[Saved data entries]
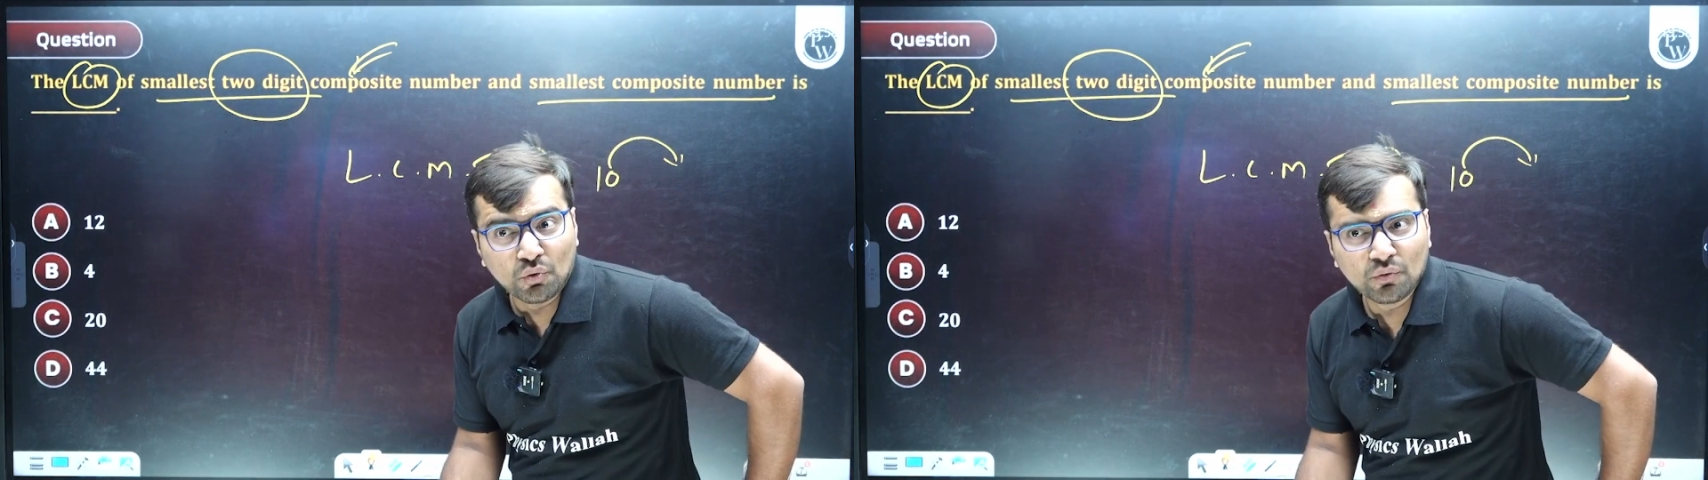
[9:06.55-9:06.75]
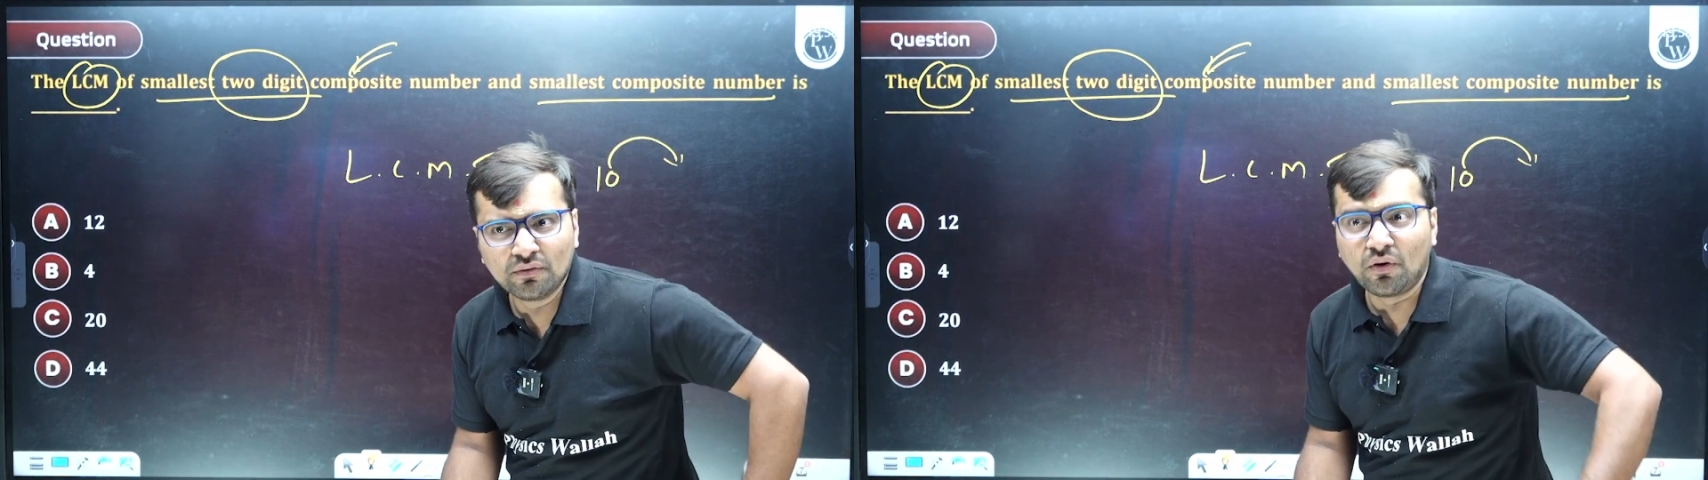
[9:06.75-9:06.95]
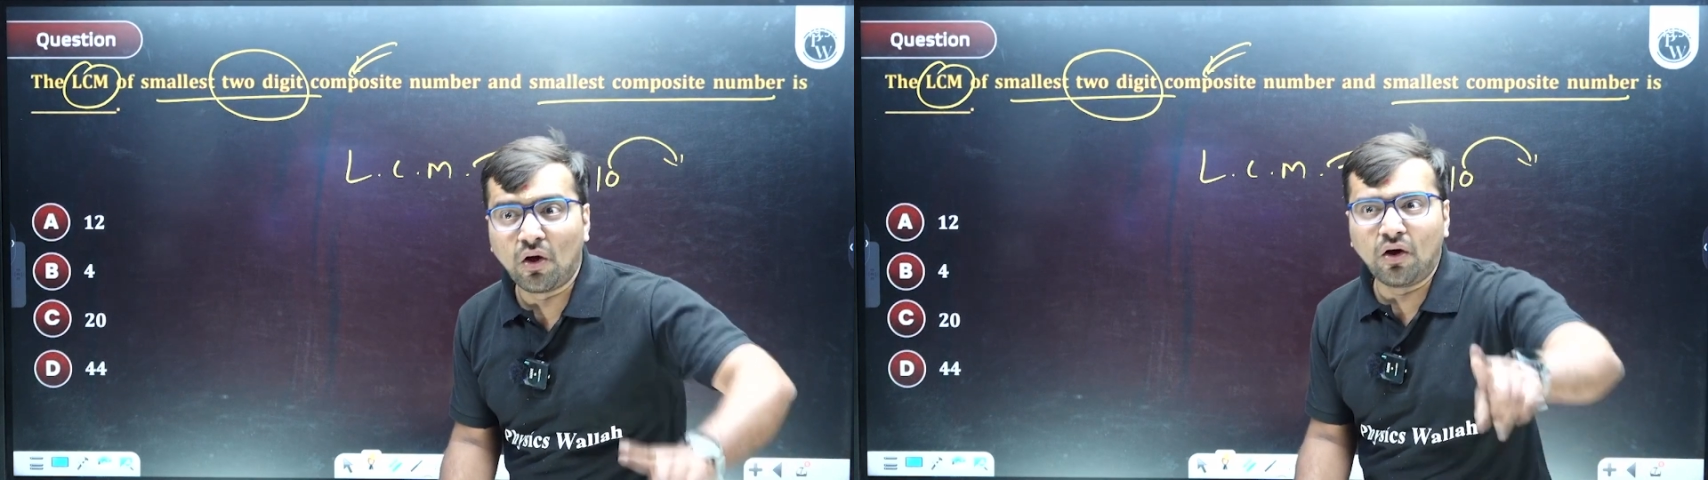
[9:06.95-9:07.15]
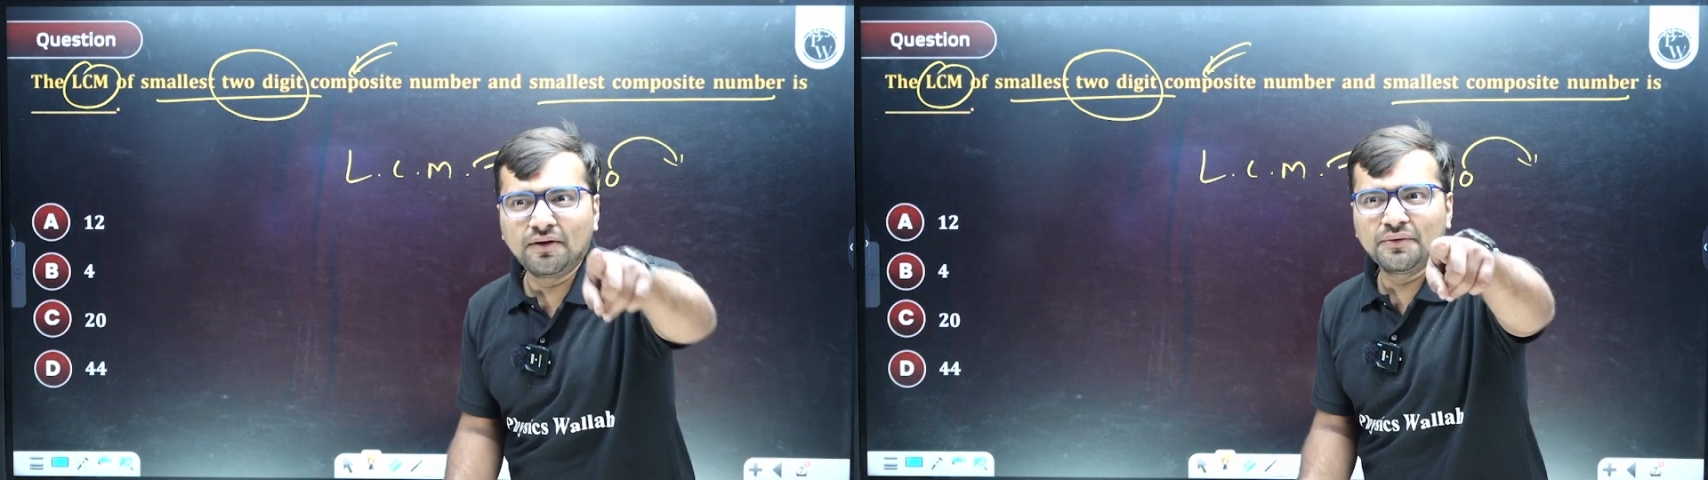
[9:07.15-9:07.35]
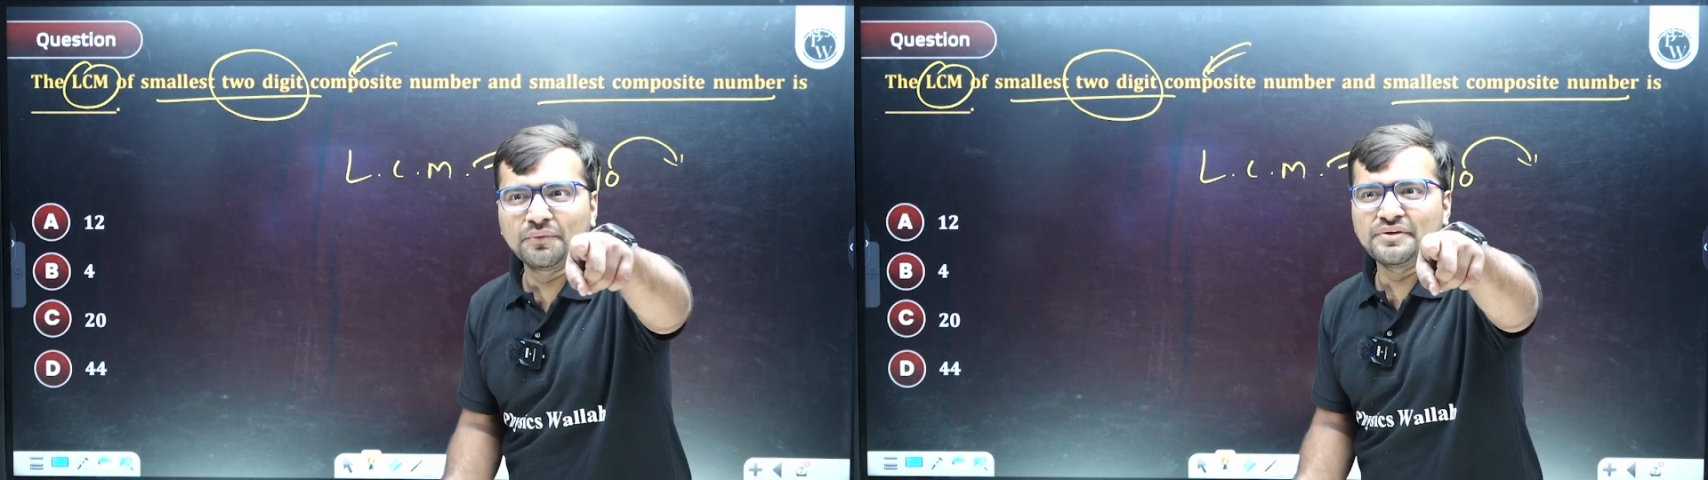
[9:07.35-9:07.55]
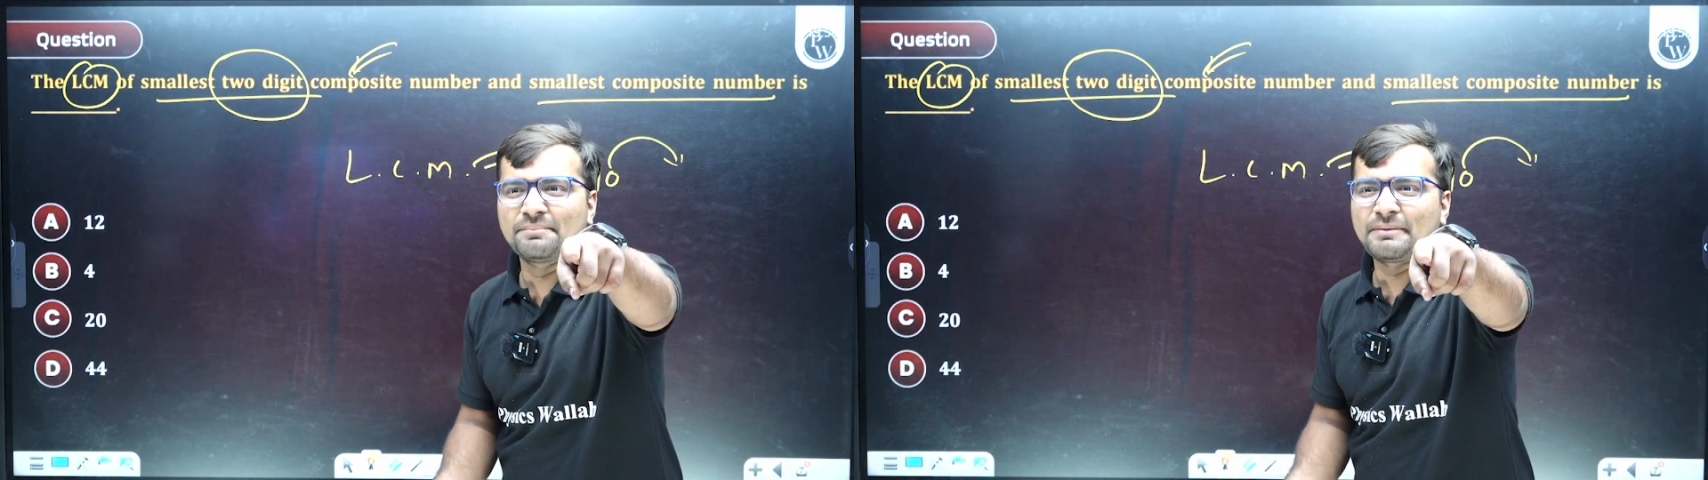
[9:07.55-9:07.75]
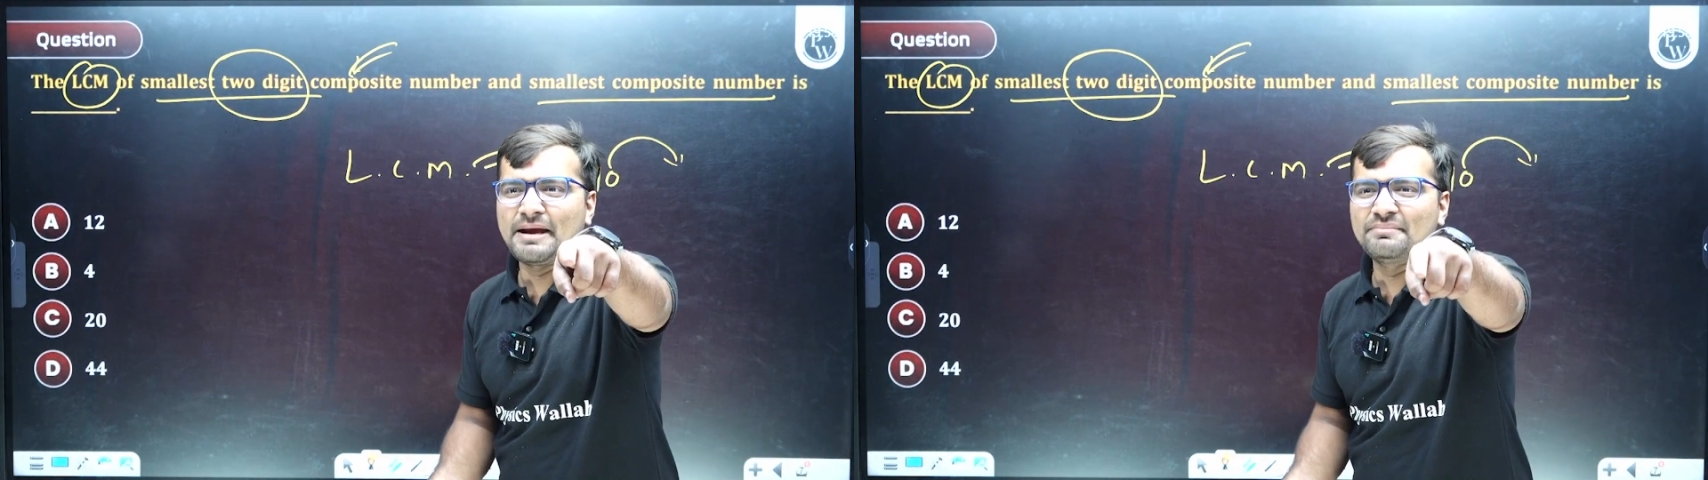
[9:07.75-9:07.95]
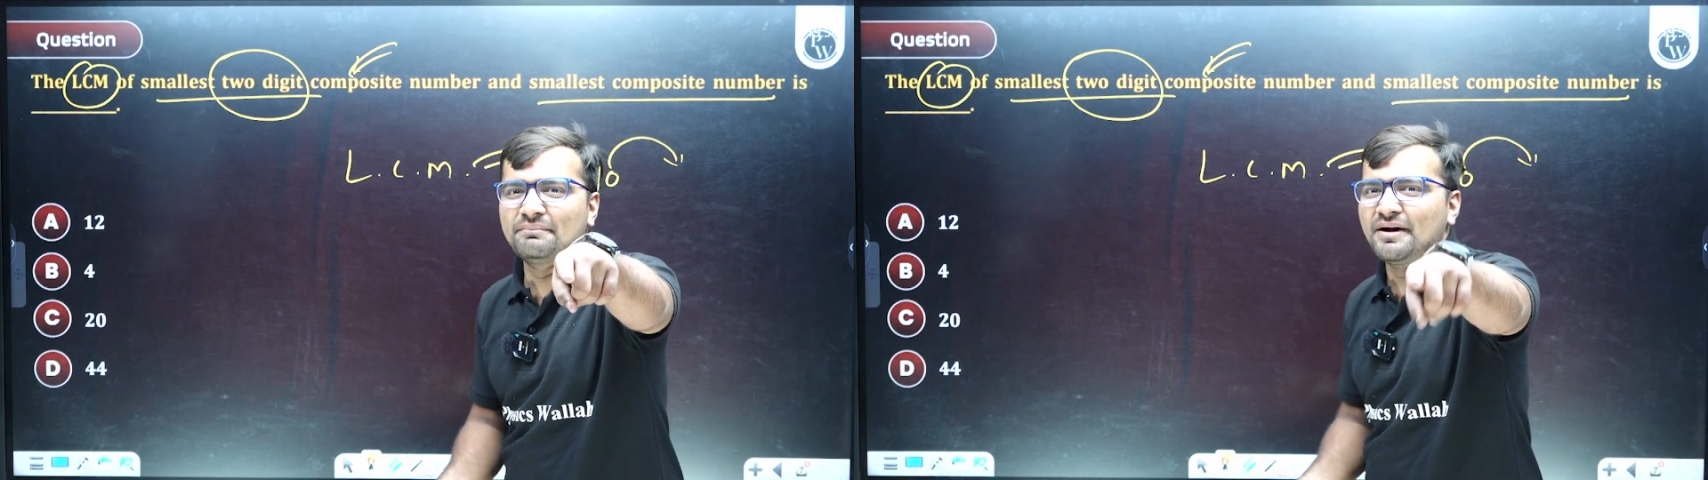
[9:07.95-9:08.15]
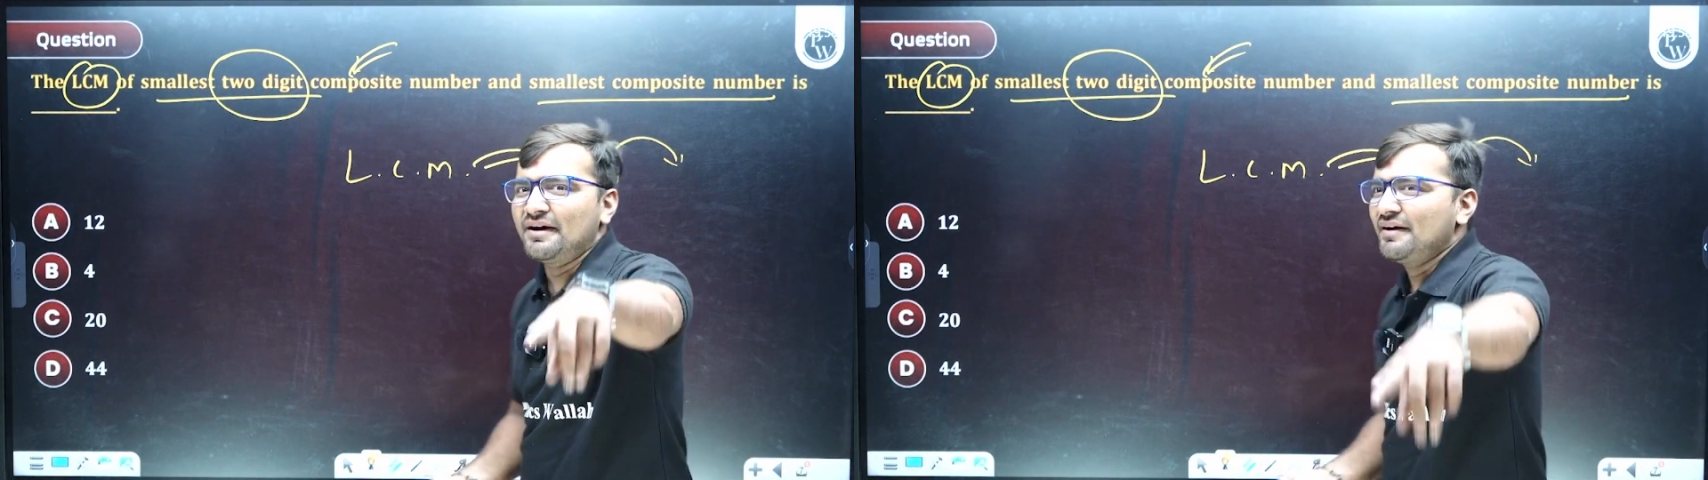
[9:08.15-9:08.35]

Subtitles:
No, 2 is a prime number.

→ **WHAT YOU WILL DO**: Would you output the data above exactly as written, but with no images?

→ **ANSWER TO THE PROBLEM**:
[9:06.55-9:06.75]
[9:06.75-9:06.95]
[9:06.95-9:07.15]
[9:07.15-9:07.35]
[9:07.35-9:07.55]
[9:07.55-9:07.75]
[9:07.75-9:07.95]
[9:07.95-9:08.15]
[9:08.15-9:08.35]

Subtitles:
No, 2 is a prime number.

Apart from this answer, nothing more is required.